Stored data -
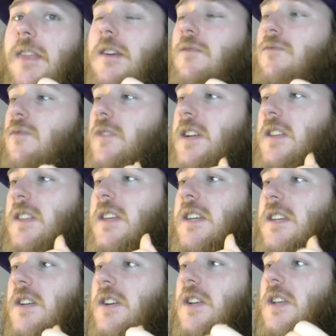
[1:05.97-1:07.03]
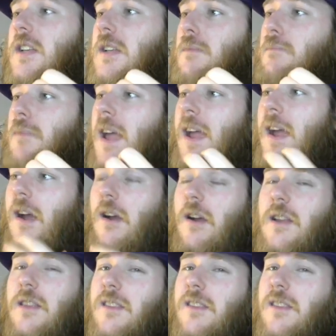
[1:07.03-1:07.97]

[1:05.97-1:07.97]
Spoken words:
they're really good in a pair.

...

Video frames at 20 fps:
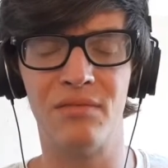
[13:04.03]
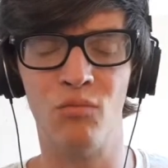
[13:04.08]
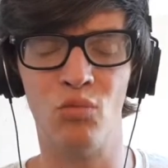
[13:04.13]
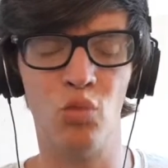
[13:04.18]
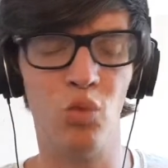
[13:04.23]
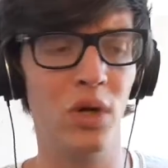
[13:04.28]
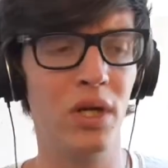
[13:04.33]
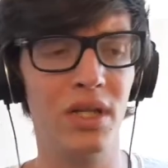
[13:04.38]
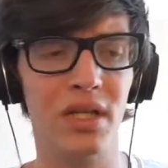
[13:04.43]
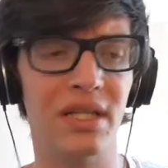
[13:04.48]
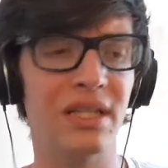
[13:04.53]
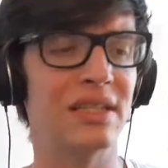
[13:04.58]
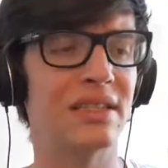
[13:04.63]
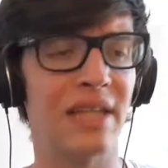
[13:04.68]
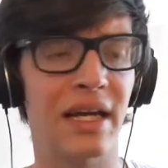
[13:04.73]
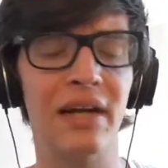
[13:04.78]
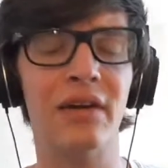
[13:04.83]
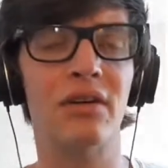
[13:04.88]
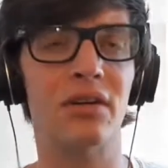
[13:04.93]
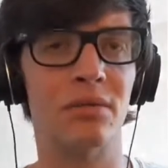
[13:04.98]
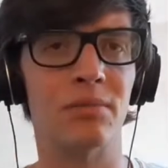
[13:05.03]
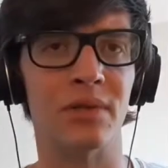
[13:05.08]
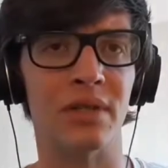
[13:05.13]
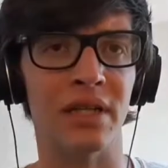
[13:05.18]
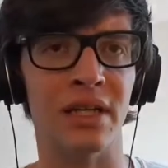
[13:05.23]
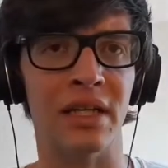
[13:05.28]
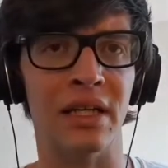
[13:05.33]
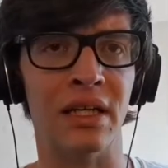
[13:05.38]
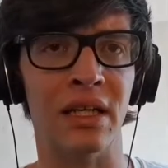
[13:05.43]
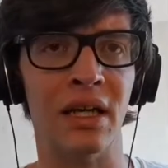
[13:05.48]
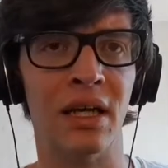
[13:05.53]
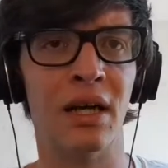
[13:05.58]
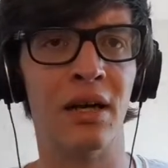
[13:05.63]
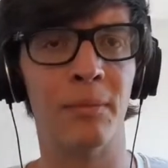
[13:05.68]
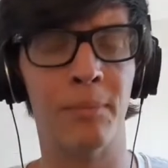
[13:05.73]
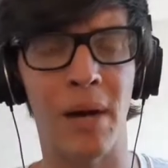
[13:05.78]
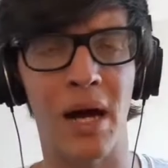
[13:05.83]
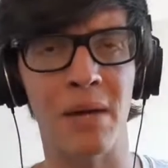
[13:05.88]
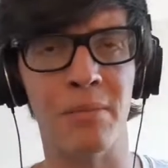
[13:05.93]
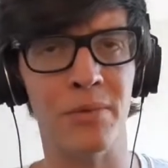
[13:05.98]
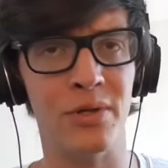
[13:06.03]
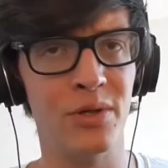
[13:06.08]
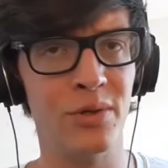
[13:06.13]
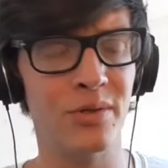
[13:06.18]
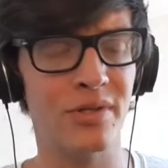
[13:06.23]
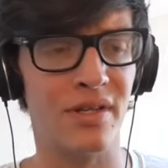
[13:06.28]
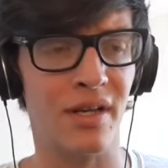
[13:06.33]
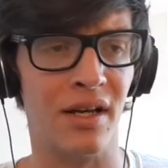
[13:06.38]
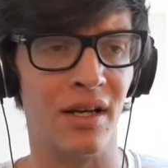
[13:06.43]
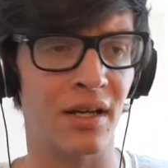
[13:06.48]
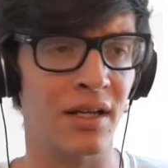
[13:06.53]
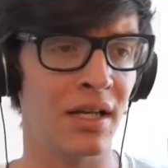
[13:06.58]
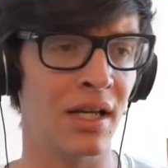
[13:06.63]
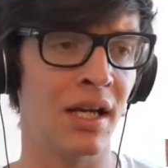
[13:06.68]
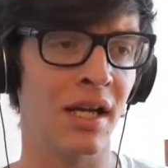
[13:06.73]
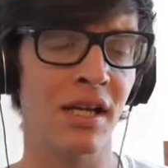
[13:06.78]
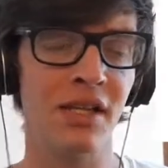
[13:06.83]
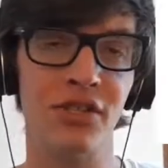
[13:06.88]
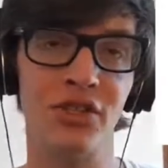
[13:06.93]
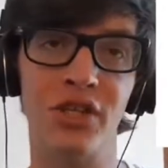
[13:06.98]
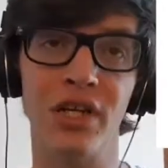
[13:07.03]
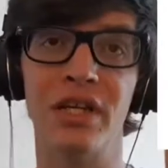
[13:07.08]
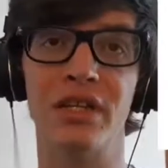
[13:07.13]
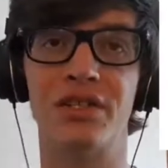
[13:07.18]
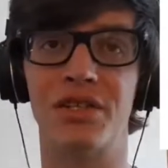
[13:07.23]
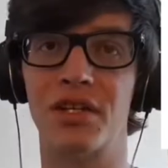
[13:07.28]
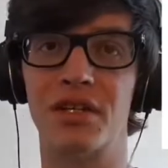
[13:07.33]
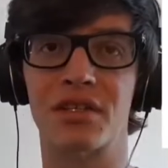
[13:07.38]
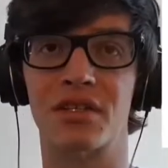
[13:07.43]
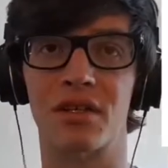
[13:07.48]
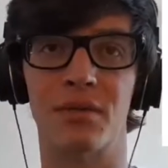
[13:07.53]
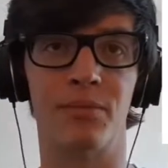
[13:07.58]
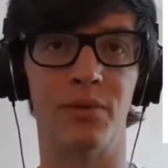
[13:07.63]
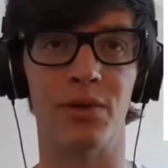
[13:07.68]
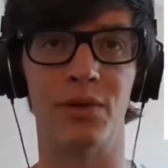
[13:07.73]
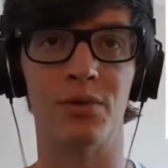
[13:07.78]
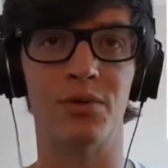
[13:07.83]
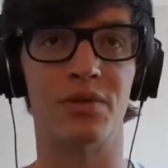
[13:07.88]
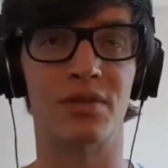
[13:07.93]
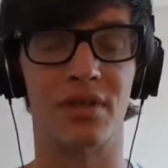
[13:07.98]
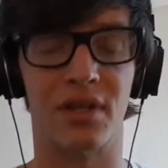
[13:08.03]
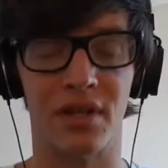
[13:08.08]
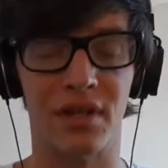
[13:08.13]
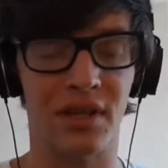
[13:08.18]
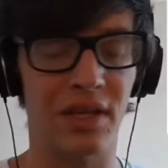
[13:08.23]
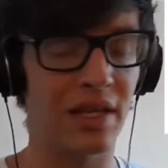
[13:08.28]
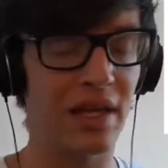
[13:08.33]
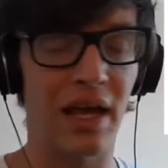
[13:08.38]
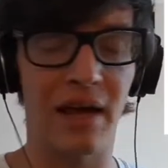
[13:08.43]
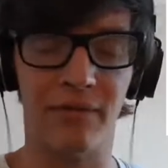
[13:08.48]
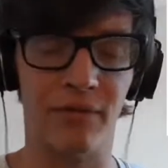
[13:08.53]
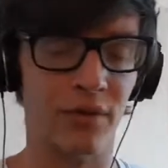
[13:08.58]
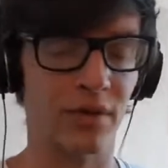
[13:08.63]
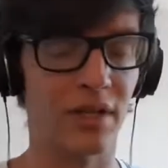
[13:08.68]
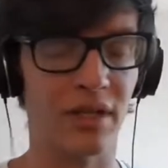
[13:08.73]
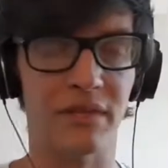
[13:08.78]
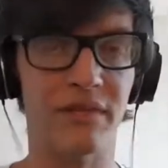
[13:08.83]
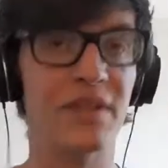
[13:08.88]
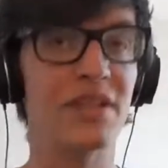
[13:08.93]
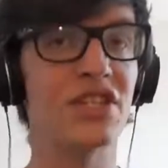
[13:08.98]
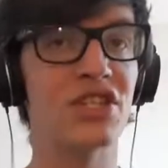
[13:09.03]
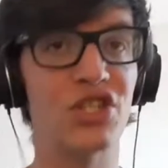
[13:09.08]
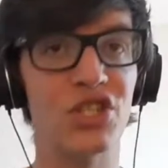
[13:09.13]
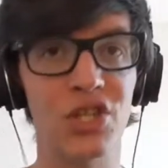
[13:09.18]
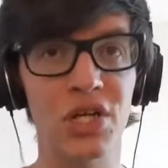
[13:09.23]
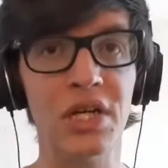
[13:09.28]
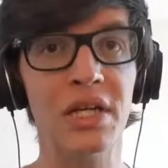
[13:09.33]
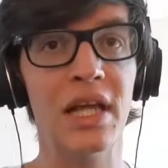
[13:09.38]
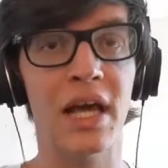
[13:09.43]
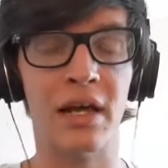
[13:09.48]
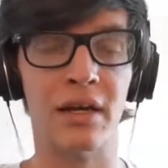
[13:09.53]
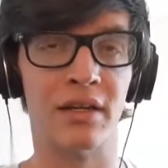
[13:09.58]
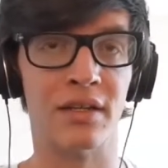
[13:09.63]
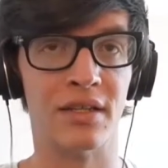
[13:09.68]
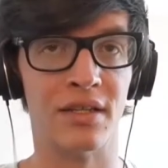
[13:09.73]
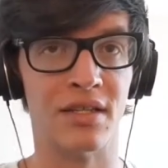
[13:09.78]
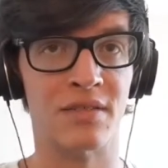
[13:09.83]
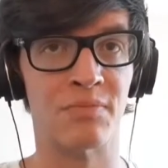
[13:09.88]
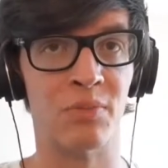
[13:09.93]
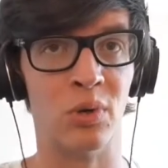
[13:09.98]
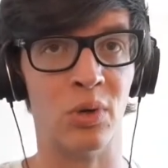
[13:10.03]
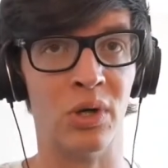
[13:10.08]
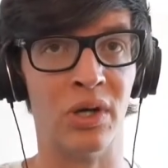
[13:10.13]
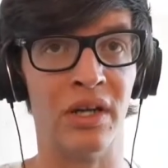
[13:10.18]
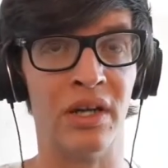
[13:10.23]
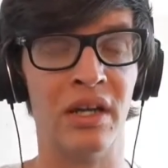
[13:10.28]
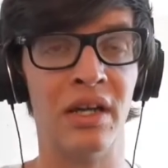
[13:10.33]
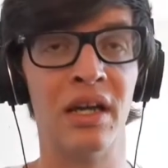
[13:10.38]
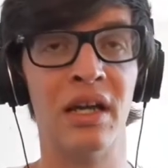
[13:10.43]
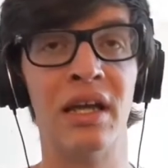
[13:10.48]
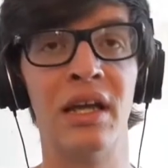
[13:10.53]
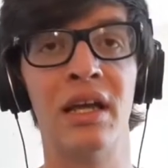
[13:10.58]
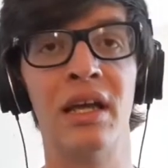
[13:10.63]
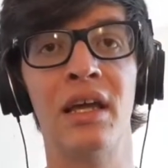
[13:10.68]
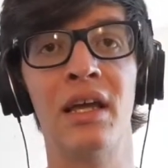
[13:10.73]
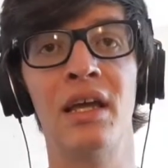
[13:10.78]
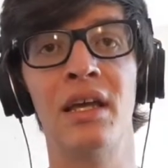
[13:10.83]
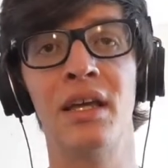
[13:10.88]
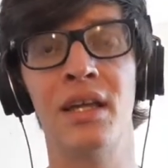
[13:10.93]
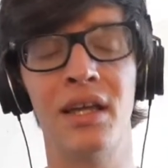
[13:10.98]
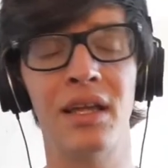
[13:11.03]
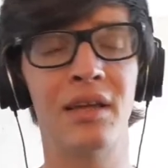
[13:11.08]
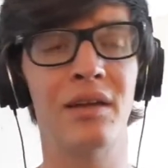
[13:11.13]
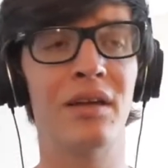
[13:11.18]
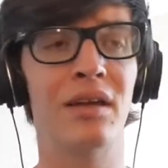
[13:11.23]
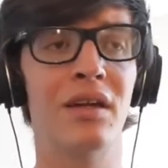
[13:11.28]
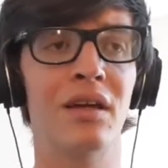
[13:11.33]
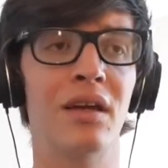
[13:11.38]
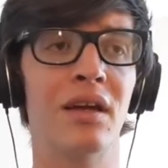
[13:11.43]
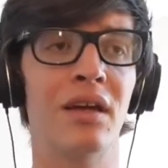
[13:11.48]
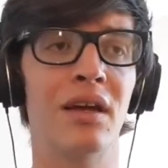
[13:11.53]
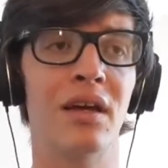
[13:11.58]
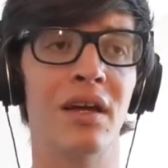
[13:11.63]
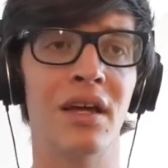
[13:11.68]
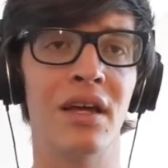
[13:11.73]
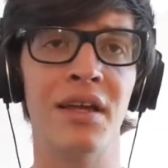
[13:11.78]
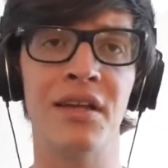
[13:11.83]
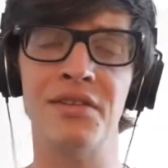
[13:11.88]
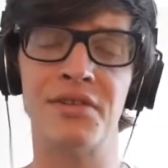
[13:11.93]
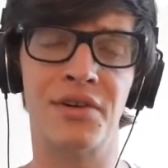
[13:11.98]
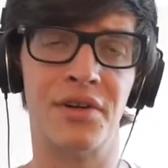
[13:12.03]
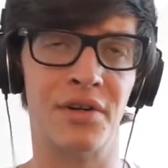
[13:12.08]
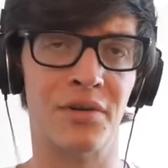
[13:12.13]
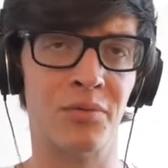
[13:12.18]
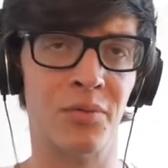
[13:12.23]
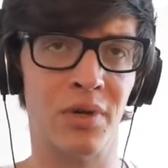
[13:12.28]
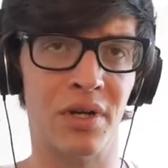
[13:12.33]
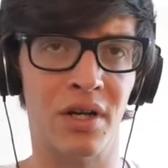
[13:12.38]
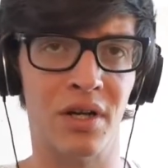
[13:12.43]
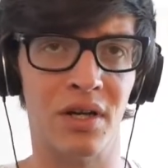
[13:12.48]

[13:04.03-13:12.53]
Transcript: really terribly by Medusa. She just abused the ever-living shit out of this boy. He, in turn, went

---

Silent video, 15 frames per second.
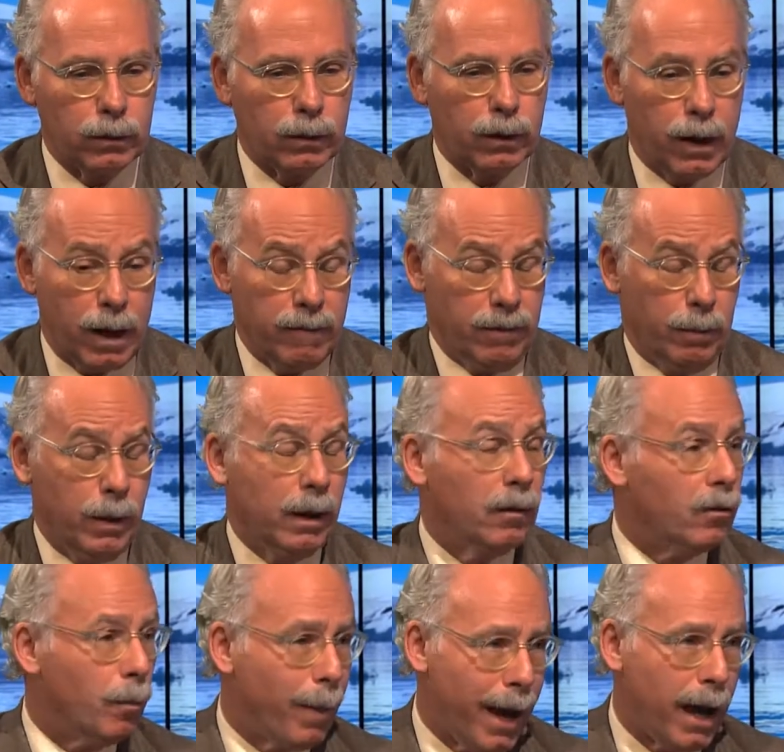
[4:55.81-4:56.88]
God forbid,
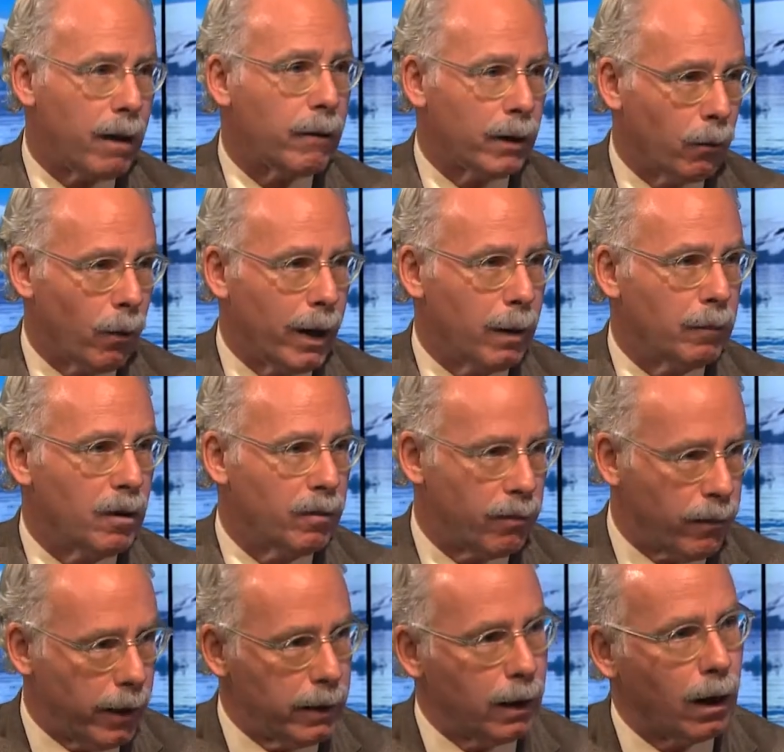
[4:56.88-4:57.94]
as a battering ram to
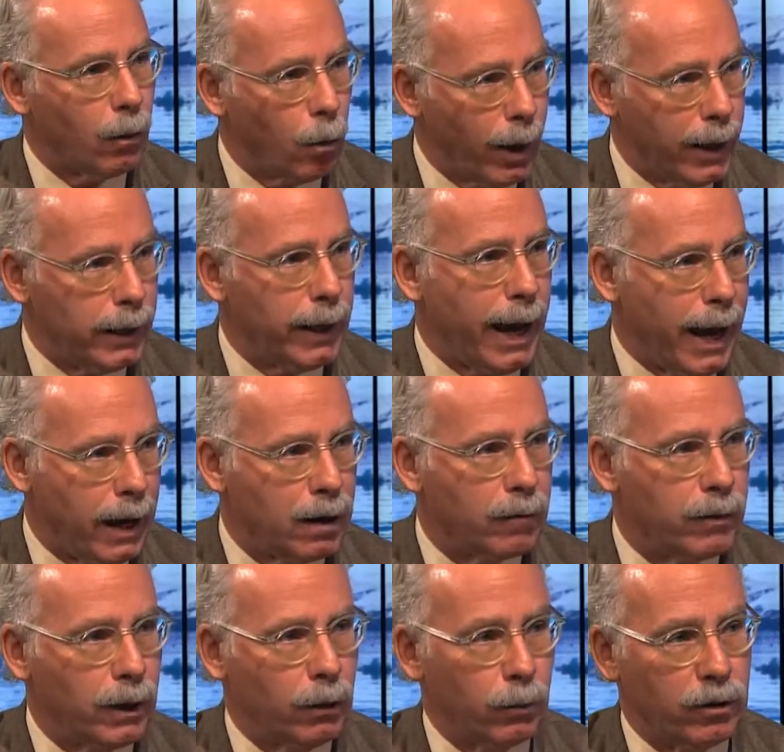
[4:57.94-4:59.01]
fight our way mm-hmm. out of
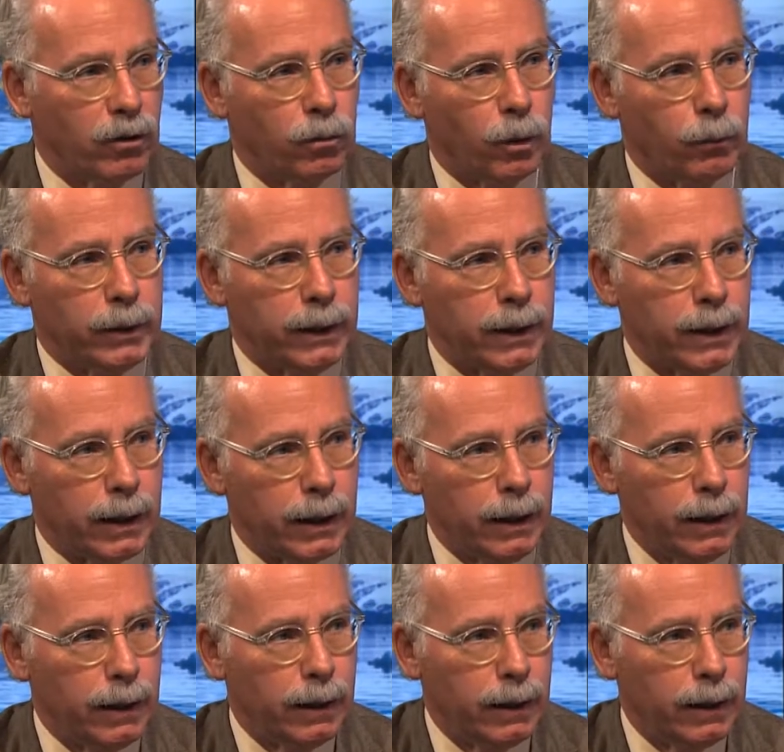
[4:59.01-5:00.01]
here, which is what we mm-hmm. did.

What you should do - Only lines with the word "frames" count here; copy every one from the records.

Problem solution -
Video frames at 20 fps:
Silent video, 15 frames per second.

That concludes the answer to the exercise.